Kif Kif: Hoewel je in Everybody happy een van de bende speelt, wat op zich heel positief is, zou men kunnen beargumenteren dat jouw rol een gelegitimeerde manier is om racistische moppen te maken, want de moppen van (en over) Farouk hebben altijd een racistisch ondertoontje

Kamal Kharmach: Ik werd niet gecast als Marokkaan. Ik werd gecast als dikzak. Ik ging fat jokes doen. Maar ik viel 120 kilo af, dus het script moest veranderen. Het moesten snelle jokes zijn zonder grote opbouw, want het was een film en dat werkte beter tijdens de montage. Er zaten ergere moppen in, die we er uit hebben geschreven. Maar grapjes maken over jezelf, hoe je gepercipieerd wordt en de clichés die over jou bestaan is alleszins eigen aan comedy.
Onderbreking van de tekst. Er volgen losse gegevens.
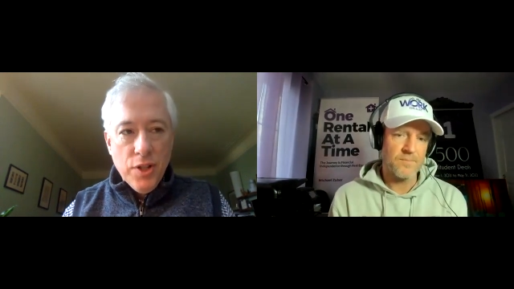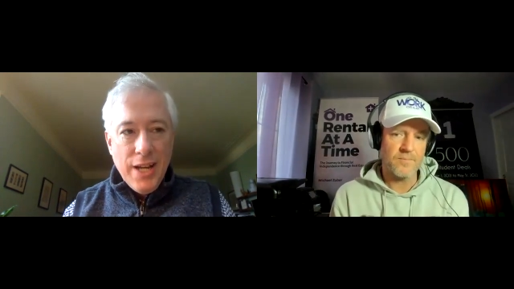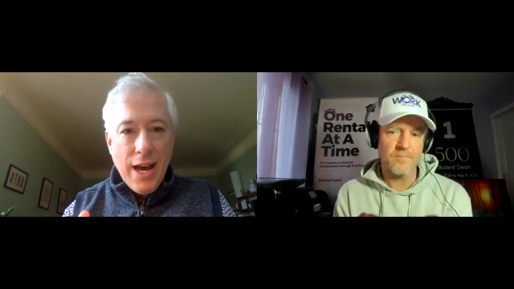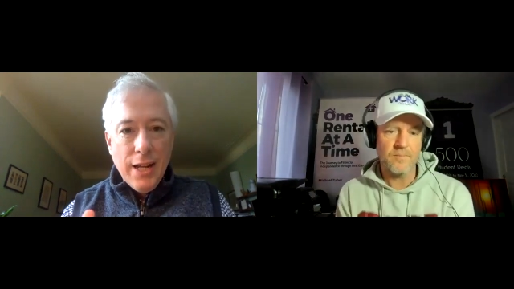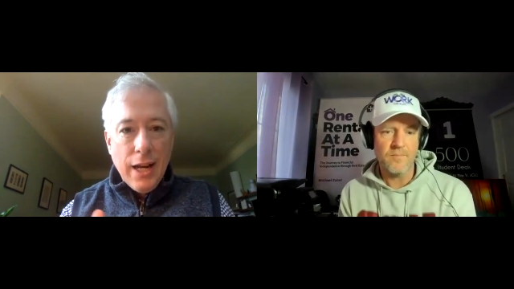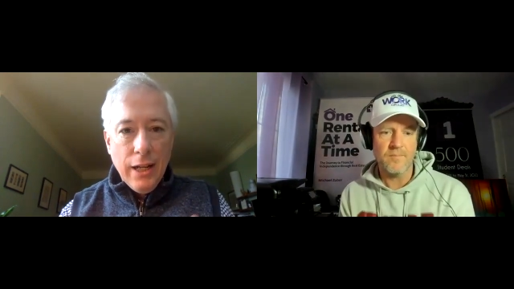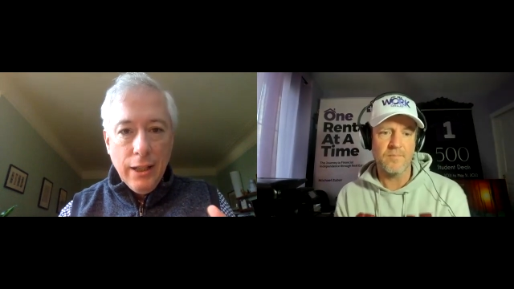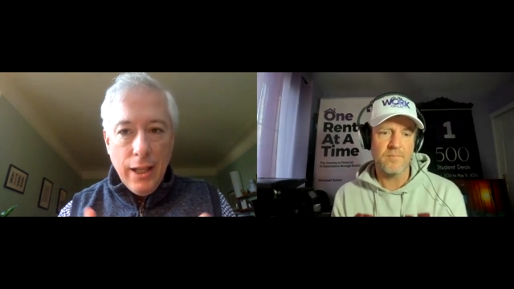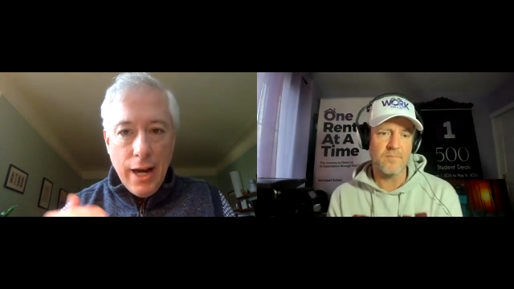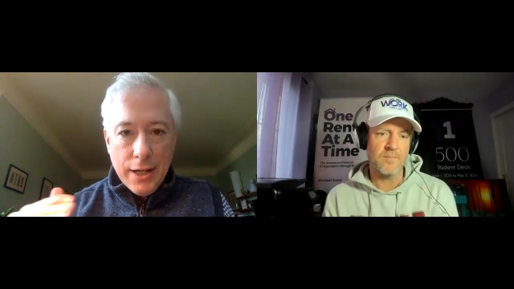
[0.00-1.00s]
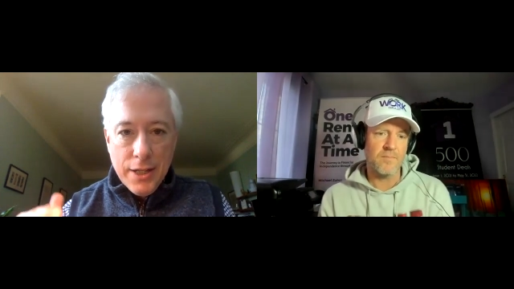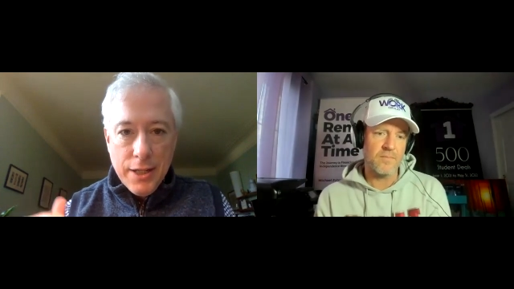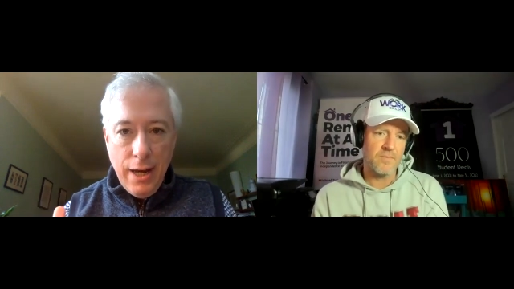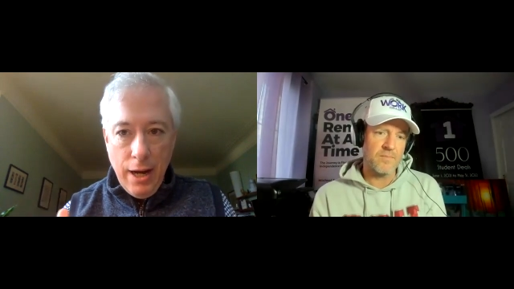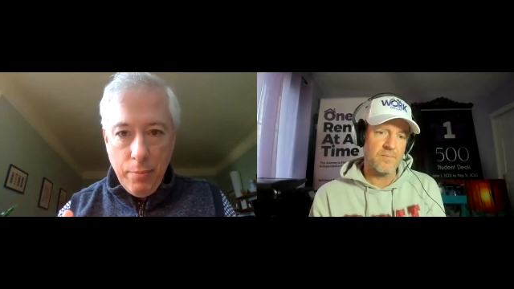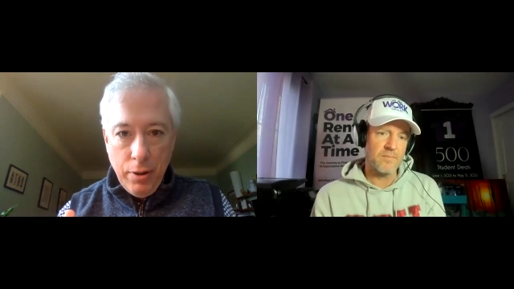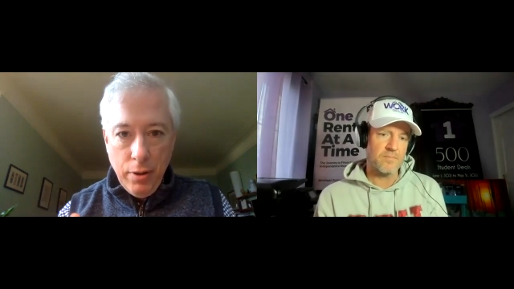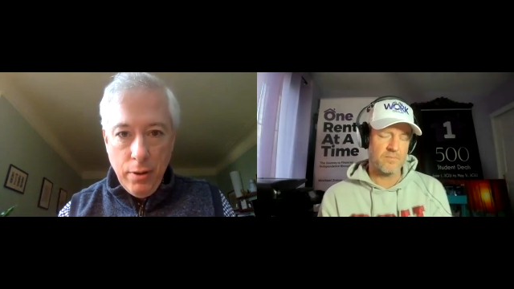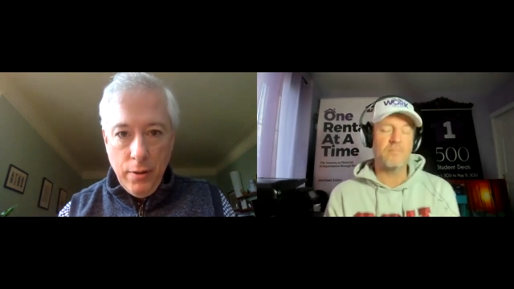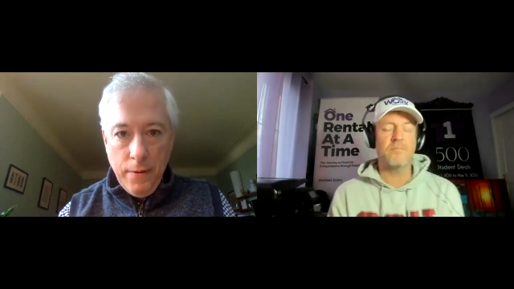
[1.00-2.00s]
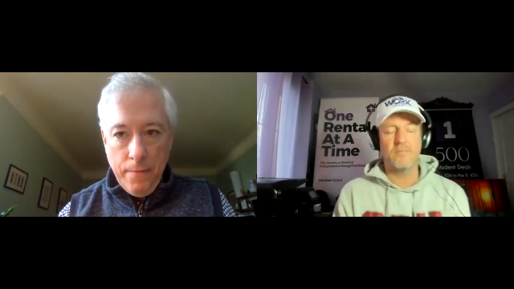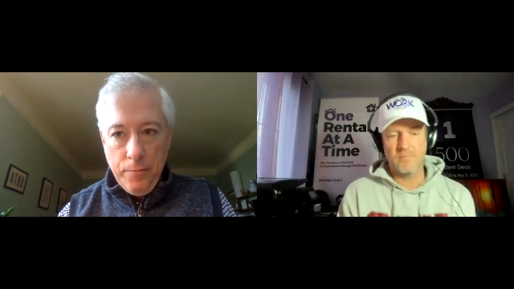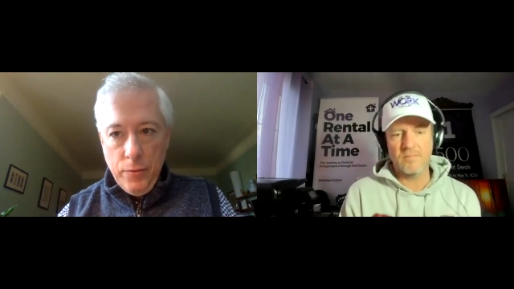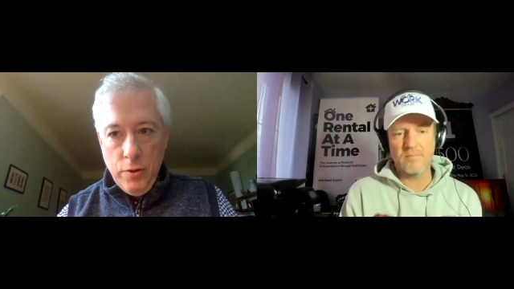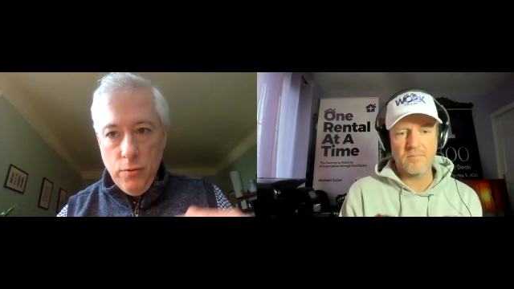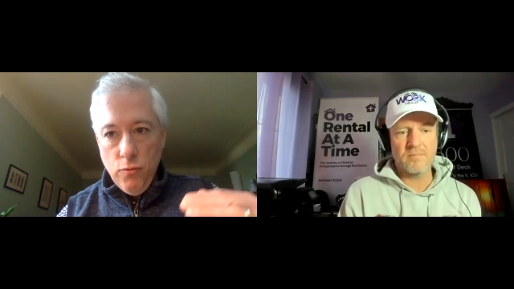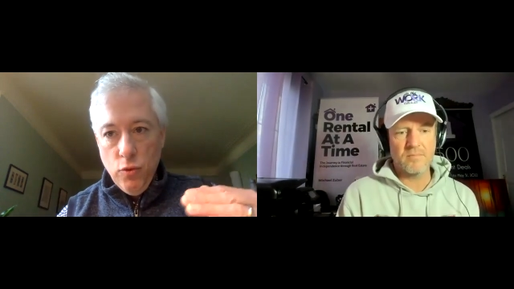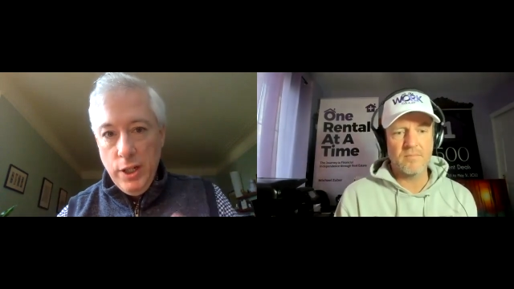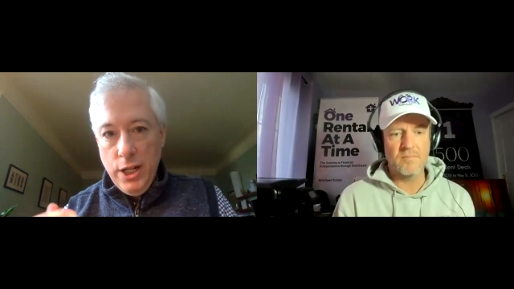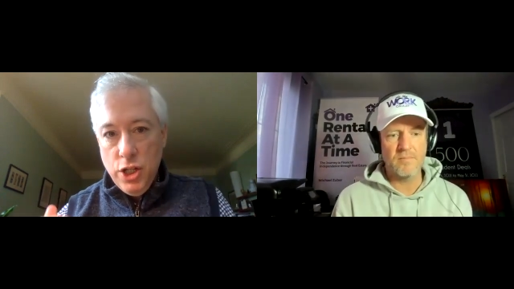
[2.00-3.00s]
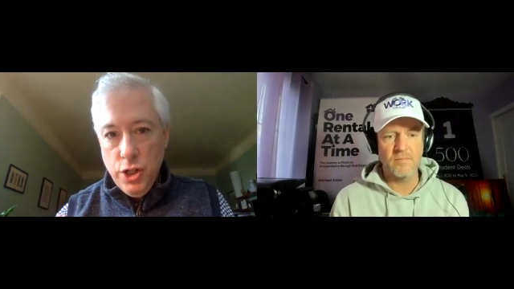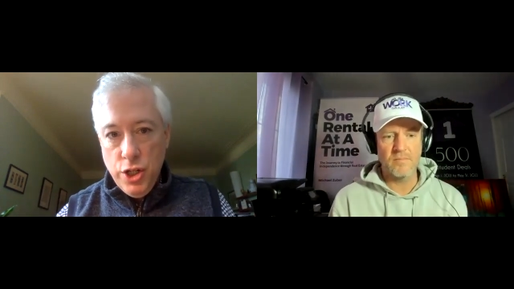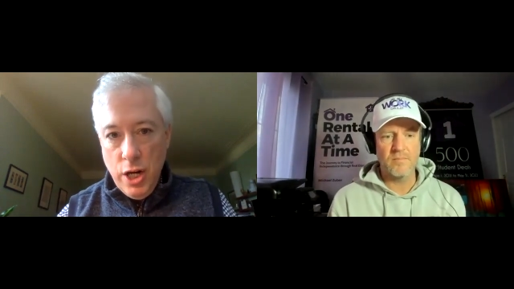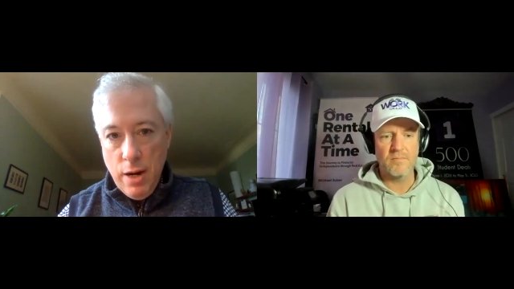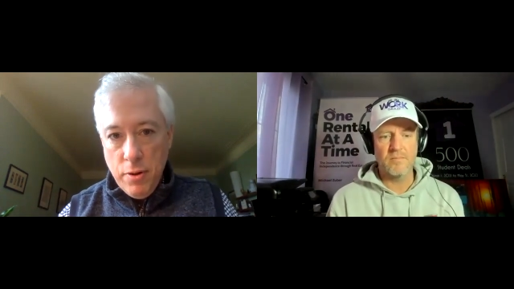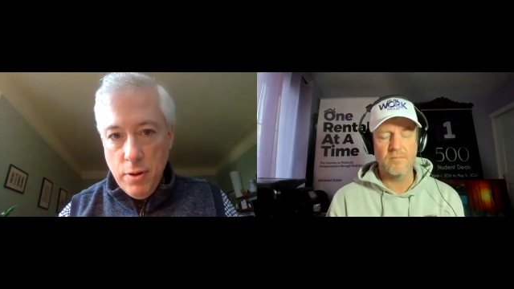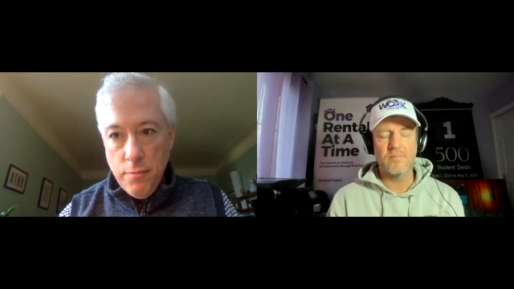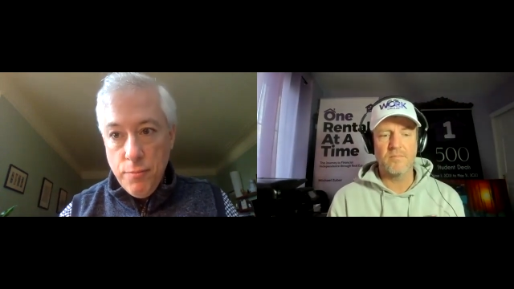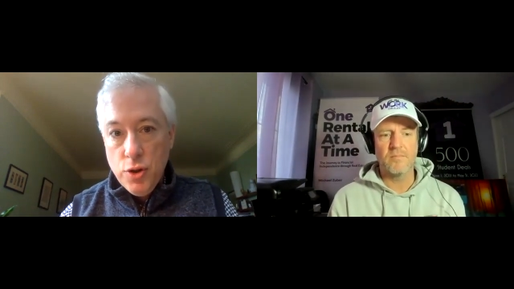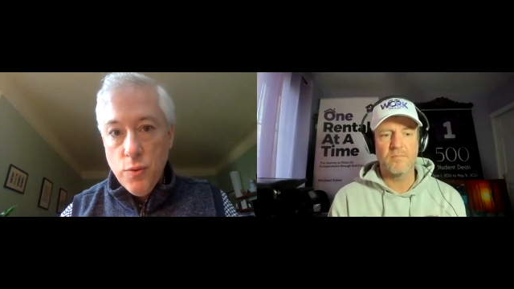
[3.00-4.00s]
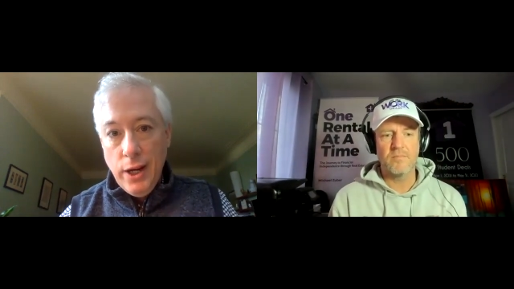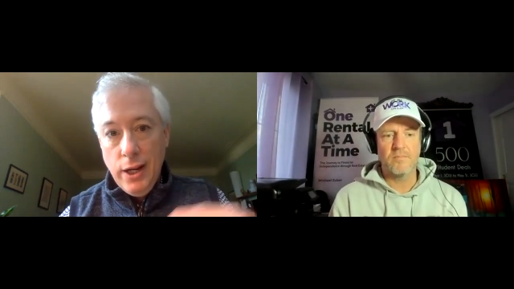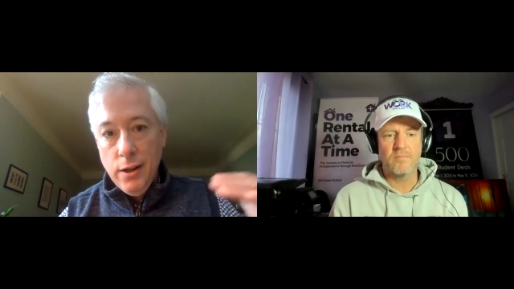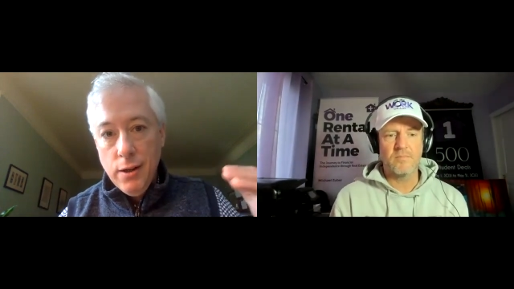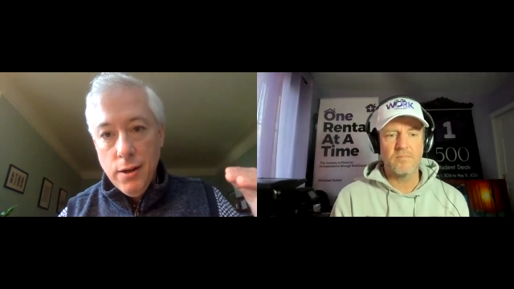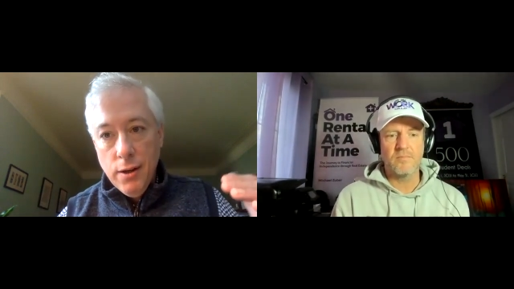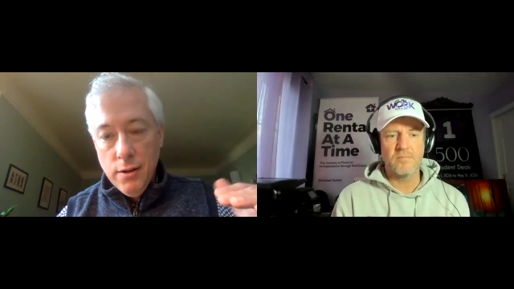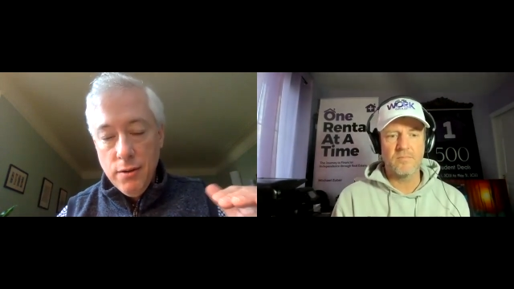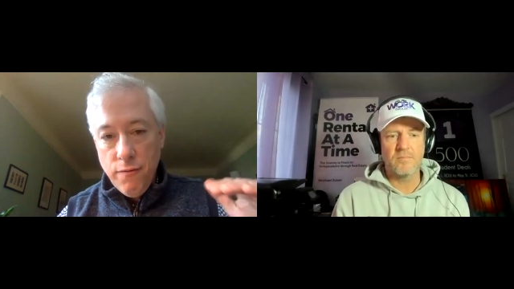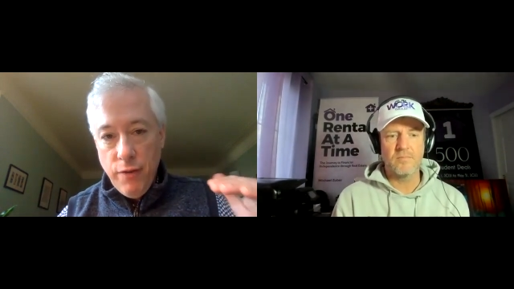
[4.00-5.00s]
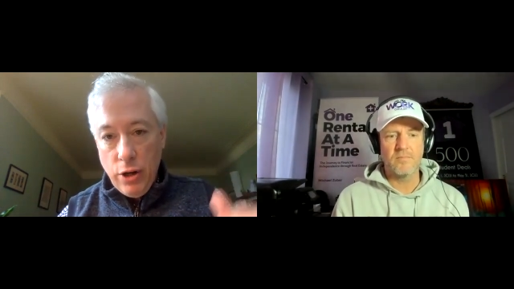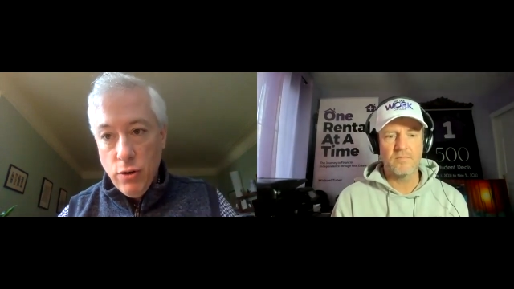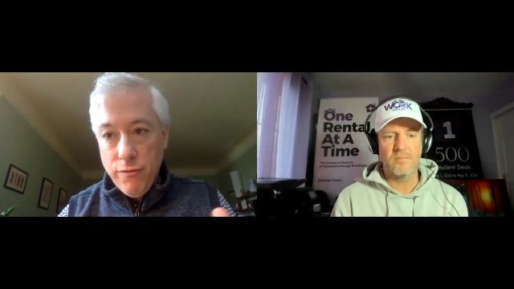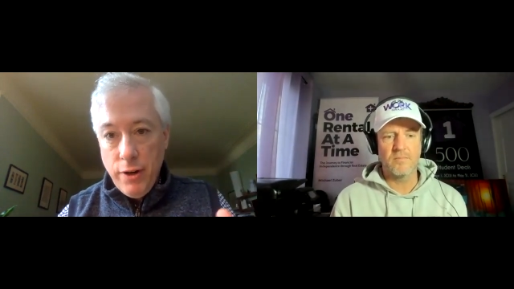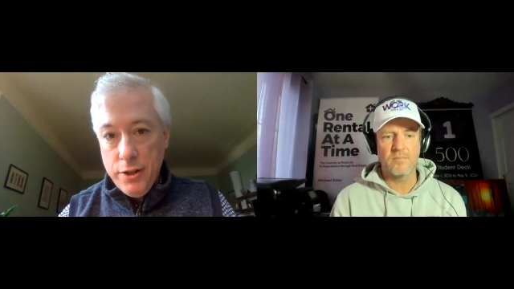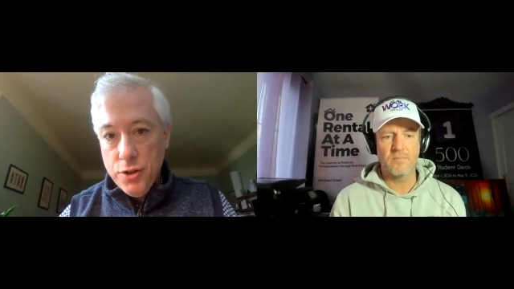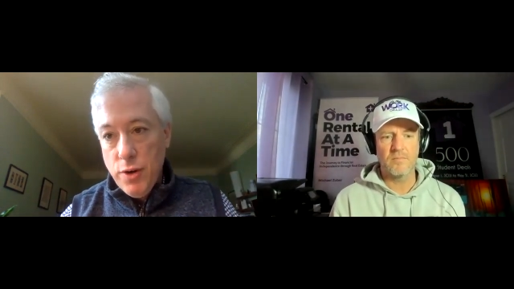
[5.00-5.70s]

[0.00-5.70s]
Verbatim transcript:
Speaker 1: not like a lockstep relationship between the federal funds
Er wordt vaak beledigd in comedy. Wat belangrijk is, is dat het niveau van de grap navenant is. Ik schrap veel omdat de grap niet goed genoeg is voor de belediging die ik maak. Je moet getuigen van artistieke creativiteit en zelfs genialiteit voordat je me doet lachen met iets dat ik beledigend vind. De drempel voor iets dat heel choquerend is, moet heel hoog liggen. De fout is dat we genoegen nemen met een heel lage drempel voor racistische humor. Ik maak geen grapjes over religie, bijvoorbeeld, omdat religie iets levensordenend is. Ik zou het heel jammer vinden als iemand mijn levensordening herleidt naar een belediging, dus ik doe het ook niet. Tenzij de grap geniaal is. Maar als andere mensen het respect niet hebben voor de levensordening van anderen, gaan ze met een middelmatige grap weg komen. Dat men geen geniale grap moet bedenken om te lachen met de andere zegt vooral veel over de normalisering van racisme.

Everybody happy, een film van Nic Balthazar, vanaf 28.09 in de bioscoop.